Come sai, la plastica non è biodegradabile, resiste all’azione del tempo e quindi non scompare. Tuttavia, si decompone in particelle minuscole, che possono essere grandi come un chicco di riso o più piccole di una particella di polvere, che si disperdono nell’atmosfera. Lo studio ha dimostrato che queste vivono in un ciclo di “ricircolo globale” muovendosi tra terra, mare e aria e sono dipendenti da diverse variabili tra cui, appunto, il tempo metereologico: non vi sono aree, dunque, che possono sentirsi al sicuro insomma.

Umido e asciutto

Per raccogliere i campioni di microplastiche da 11 parchi nazionali e aree protette negli Stati Uniti occidentali, i ricercatori hanno utilizzato dei contenitori dotati di sensori che si azionavano in caso di pioggia o neve così da distinguere i due “raccolti” in materiale “bagnato” e asciutto, portato quindi dal vento.

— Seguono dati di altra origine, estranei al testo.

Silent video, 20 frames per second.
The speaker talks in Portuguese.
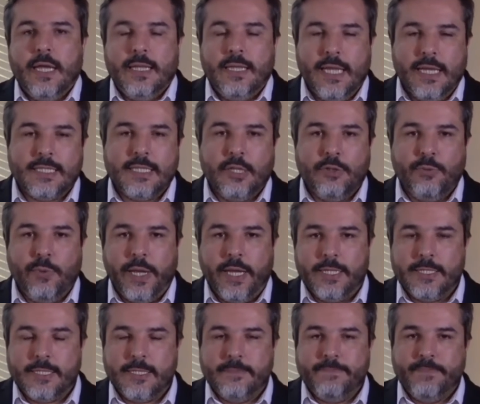dessa
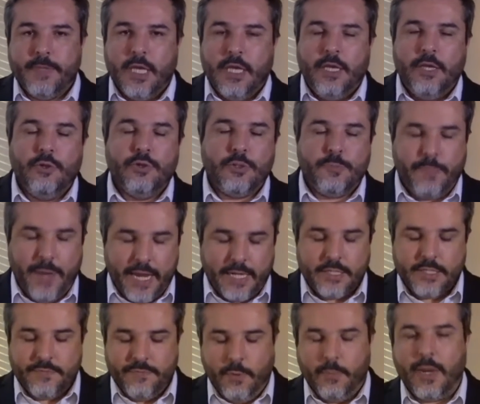doença e os
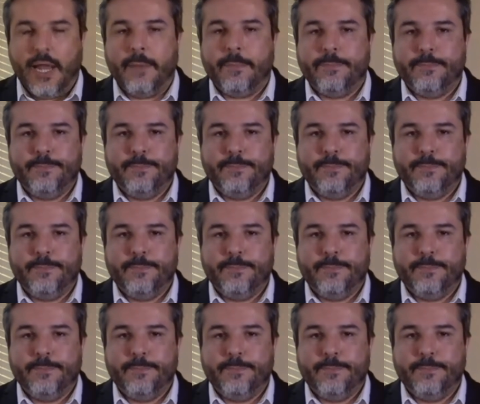pets. Vamos lá.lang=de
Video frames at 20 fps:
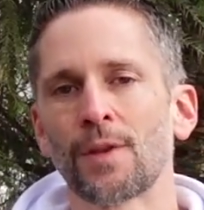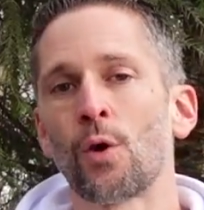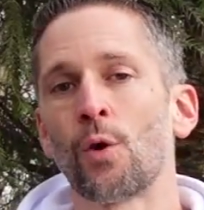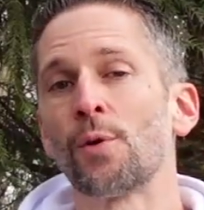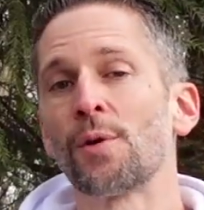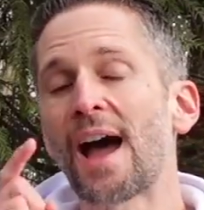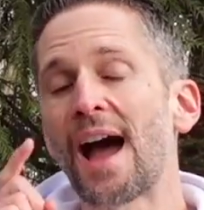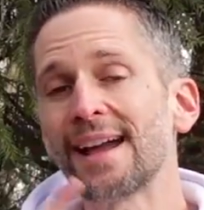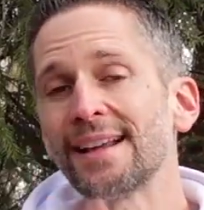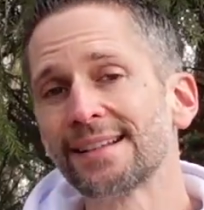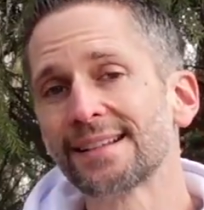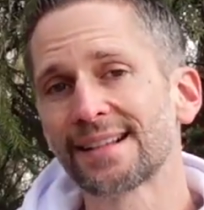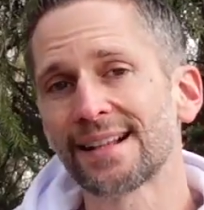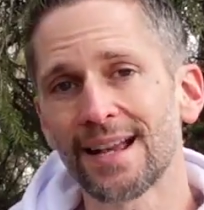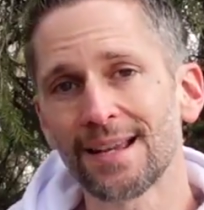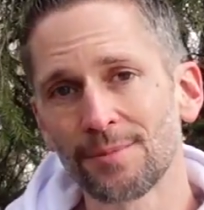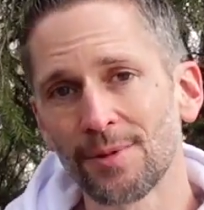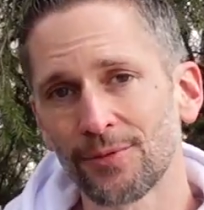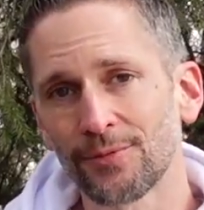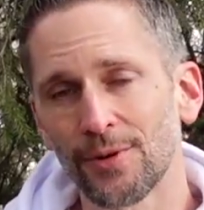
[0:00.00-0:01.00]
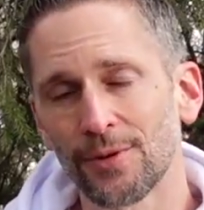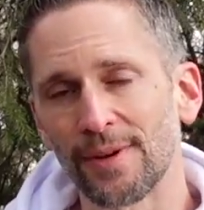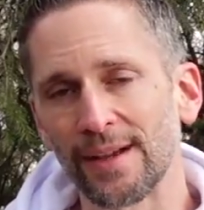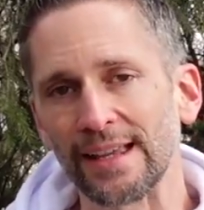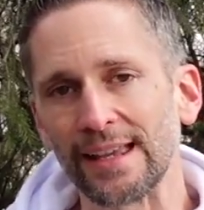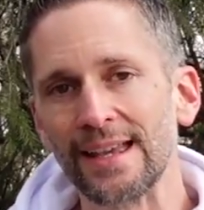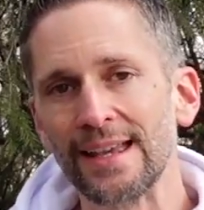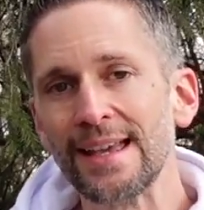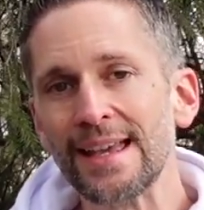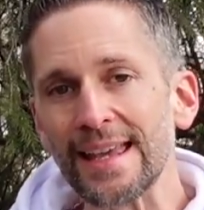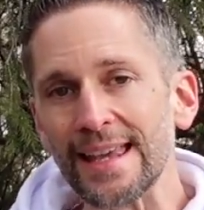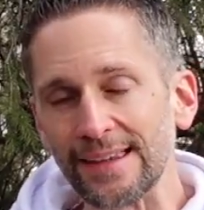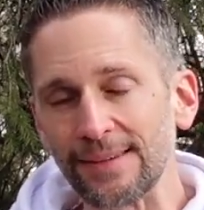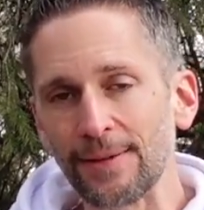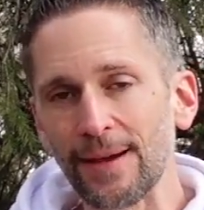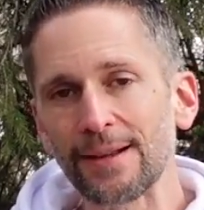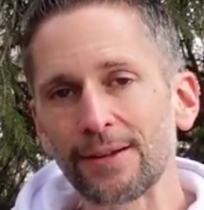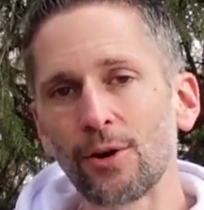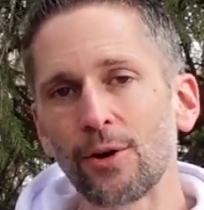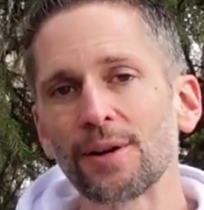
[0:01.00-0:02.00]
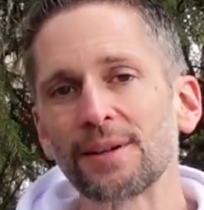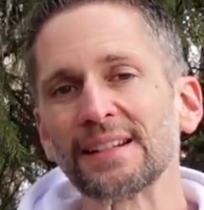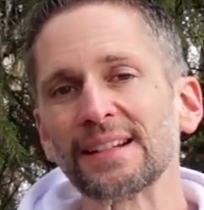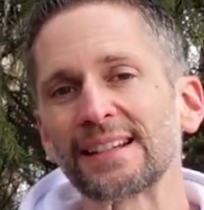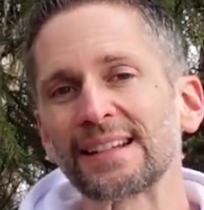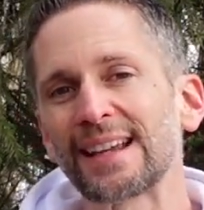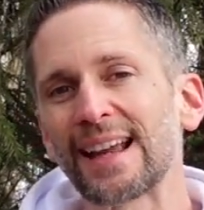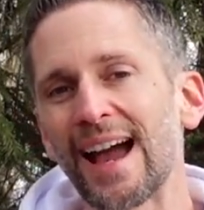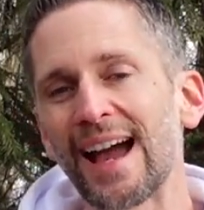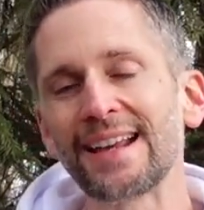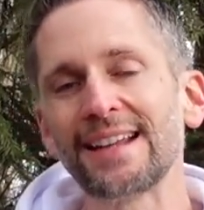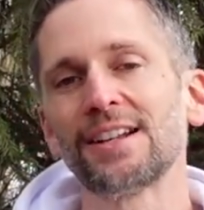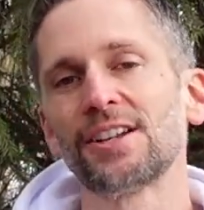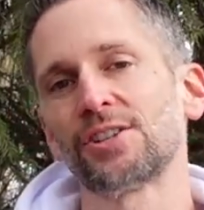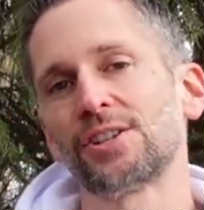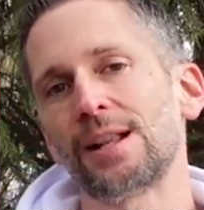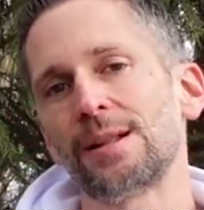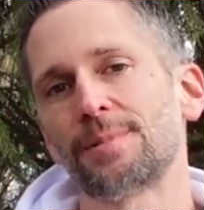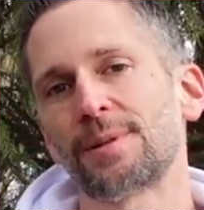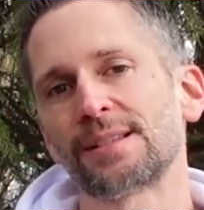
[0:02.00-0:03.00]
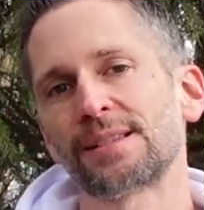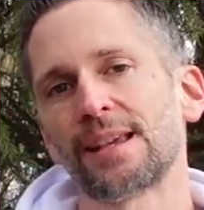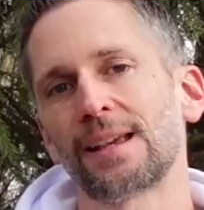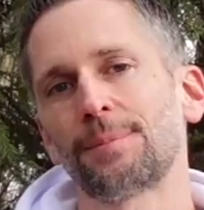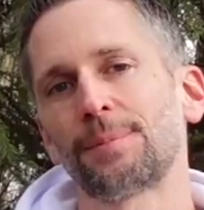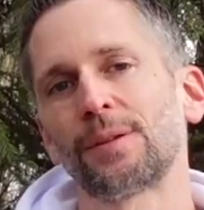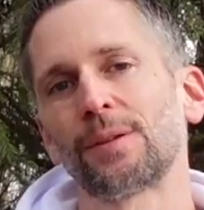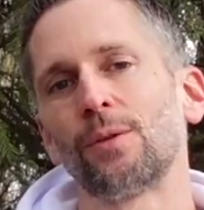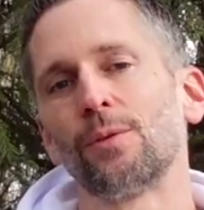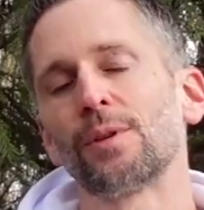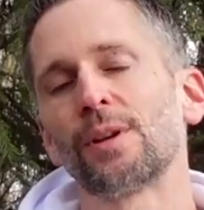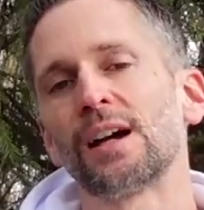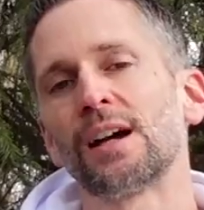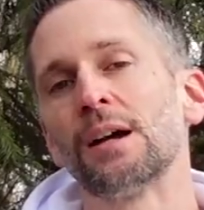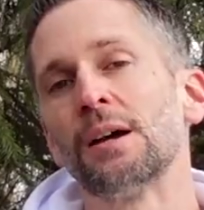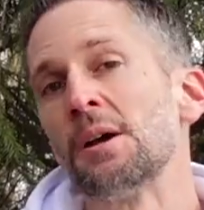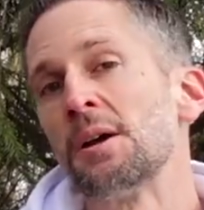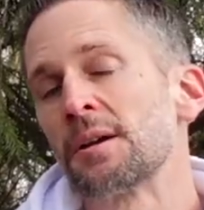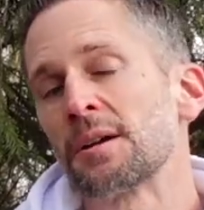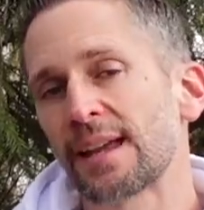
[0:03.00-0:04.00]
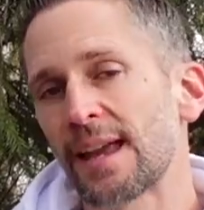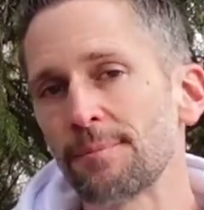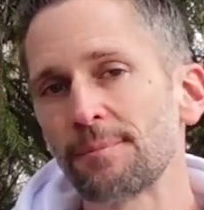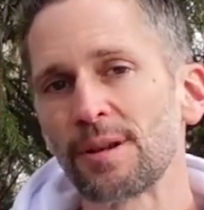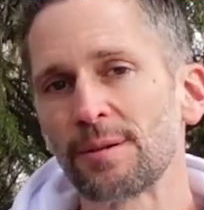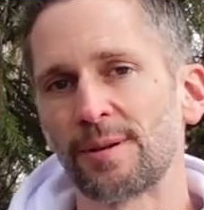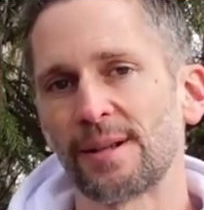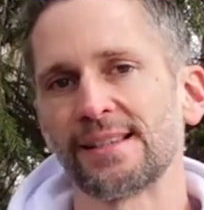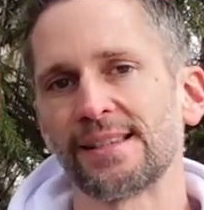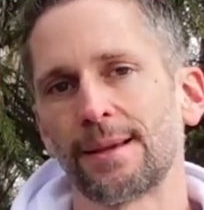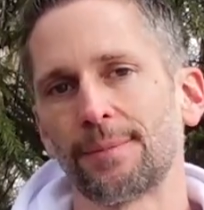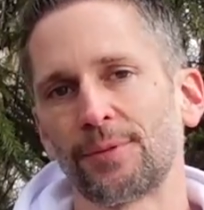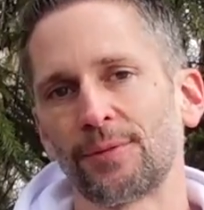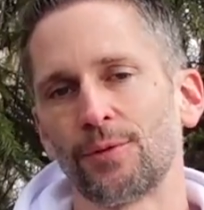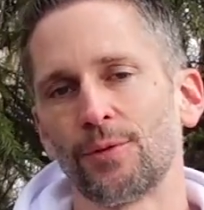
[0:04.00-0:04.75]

Und eines gleich mal vorweg. Ich werde heute keine Stellplatz-Apps oder Campingplatz-Apps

Al contempo, hanno anche studiato la provenienza di ogni tempesta da cui hanno raccolto la pioggia rilevando le dimensioni delle città che hanno attraversato.

Risultati

Analizzando i campioni raccolti con la spettroscopia infrarossa con trasformata di Fourier, con cui hanno misurato il modo in cui le particelle hanno assorbito ed emesso luce infrarossa distinguendo così la plastica da altri materiali. È emerso così il 4% del totale era plastica. E che le particelle più grandi e pesanti cadevano con la pioggia in zone non lontane dalle loro aree di origine. All’opposto, invece, quelle catturate in periodi secchi, essendo più leggere, venivano trasportate dal vento percorrendo anche lunghe distanze. Oltre al meccanismo di diffusione, lo studio ha messo in luce anche l’urgenza del problema in termini quantitativi: ogni anno sono più di 1000, infatti, le tonnellate di microplastiche cadute sulle zone protette, per un peso che equivale più o meno a quasi 120 milioni di bottiglie di plastica.

I rischi

Come sottolineano gli scienziati dell’università dello Utah, i rischi connessi alla diffusione delle microplastiche non sono ancora così chiari. Né per quanto riguarda l’ambiente né per l’uomo. Gli scienziati scrivono che la plastica nell'ambiente trasporta pesticidi, metalli pesanti e altre sostanze chimiche che, oltre a danneggiare il territorio, inciderebbero pesantemente anche sulla salute dell’uomo.